If there’s one big advantage to seeing this year’s rendition of “Taylor Mac’s Holiday Sauce” (renamed “Holiday Sauce … Pandemic!”) on a computer screen instead of onstage, it’s the opportunity to see Mac’s costume, by the brilliant costume designer Machine Dazzle, up close, as well as the artful makeup by Anastasia Durasova.
Initially Mac appears full screen, stationary amid a background collage that’s as glittery and colorful as Christmas wrapping paper, in an enormous fruit-and-vegetable headdress that includes, upon close scrutiny, pumpkin, red pepper, squash, leaves, cucumber, onion and more, topped by a couple of carrots sticking straight up. With one rosy apple cheek and one peach cheek, two cherries for lips and a pear for a nose — and an outfit to match the headgear—judy’s (Mac’s preferred pronoun) a dazzling vision.
“My zucchini jawline might traumatize the children,” judy warns jovially.
More likely to traumatize the children is Mac’s macabre rendition of “God Rest Ye Merry Gentlemen” later in the 80-minute variety show.
One of several songs — including an impassioned “O Holy Night” — sung by Mac and others, such as vocalists Thornetta Davis and Stephanie Christi’an, with a full band, this very unmerry rendition is a threat, a warning.
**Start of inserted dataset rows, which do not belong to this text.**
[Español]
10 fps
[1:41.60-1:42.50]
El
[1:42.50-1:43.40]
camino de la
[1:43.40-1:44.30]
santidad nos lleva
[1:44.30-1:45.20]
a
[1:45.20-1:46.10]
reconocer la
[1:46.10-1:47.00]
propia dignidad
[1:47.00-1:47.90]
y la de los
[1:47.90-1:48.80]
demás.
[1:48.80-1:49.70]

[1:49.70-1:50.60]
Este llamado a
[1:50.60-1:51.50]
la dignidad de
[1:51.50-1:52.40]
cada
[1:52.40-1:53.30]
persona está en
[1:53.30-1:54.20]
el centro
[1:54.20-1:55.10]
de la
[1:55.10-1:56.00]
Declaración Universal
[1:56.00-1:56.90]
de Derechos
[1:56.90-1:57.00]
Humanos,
It involves an image of a gravestone plus Tigger!, who created the piece, dancing in a field of red poppies.
Mac has been presenting this show live for several years (seen in The City at the Curran in 2018), and the snark, sly humor, warmth, open-heartedness and queer-centric bawdiness read almost as well (minus Mac’s direct interaction with a live audience) on streaming video as they do onstage; Mac’s charisma is that pervasive, that contagious. (Parts are pre-recorded and other parts were live on opening night.)
Mac told the designers to imagine this COVID-era version as “a public access show on LSD,” and it’s a ramshackle affair for sure, always has been, and at various times self-indulgent, cynical, ferocious and raunchy. Under Jeremy Lydic’s direction, it lacks the rigor and structure of Mac’s “A 24-Decade History of Popular Music.” But Mac’s always irresistibly winsome.
This holiday show is dedicated to judy’s mentor, “my dragmother,” Mother Flawless Sabrina, who died in 2017 and was the inspiration for a movement of gays in New York. The elders among that group are introduced, one by one, during the show.
Mother’s bons mots are scattered throughout: “You’re the boss, applesauce!” she’d say, meaning have faith in yourself, you’re in charge of your own story (hence the show’s title). Or, “Normal is a setting on the dryer” and “Reality is a mass hunch.”
Along the way, various entertainers among Mac’s coterie pop up for cameos in Zoom squares: Sexual Consent Santa, baby jesus. And we see Machine Dazzle “moonlighting” as a Christmas tree. “We are all present in a box this year,” muses Mac. “How can you become a present in a box?”
An especially hilarious segment is “Christmas with Grandma,” an animated musical short, written and sung by Mac, that’s a deliciously dark and sick Christmas memoir, its characters rolling and bouncing Christmas tree ornaments. It knocks “Grandma Got Run Over a Reindeer” out of the ballpark entirely.
As when I saw it onstage, there were times I wanted a tighter scenario, and other times when I was delighted by Mac’s anything-goes, unsentimental wackiness.
Anyway, as Mac assures viewers in the opening monologue, “Everything you’re feeling is appropriate.”
“Holiday Sauce… Pandemic,” presented by the Curran and Pomegranate Arts, streams through Jan. 2 at sfcurran.com/holiday-sauce-pandemic! Tickets are $10.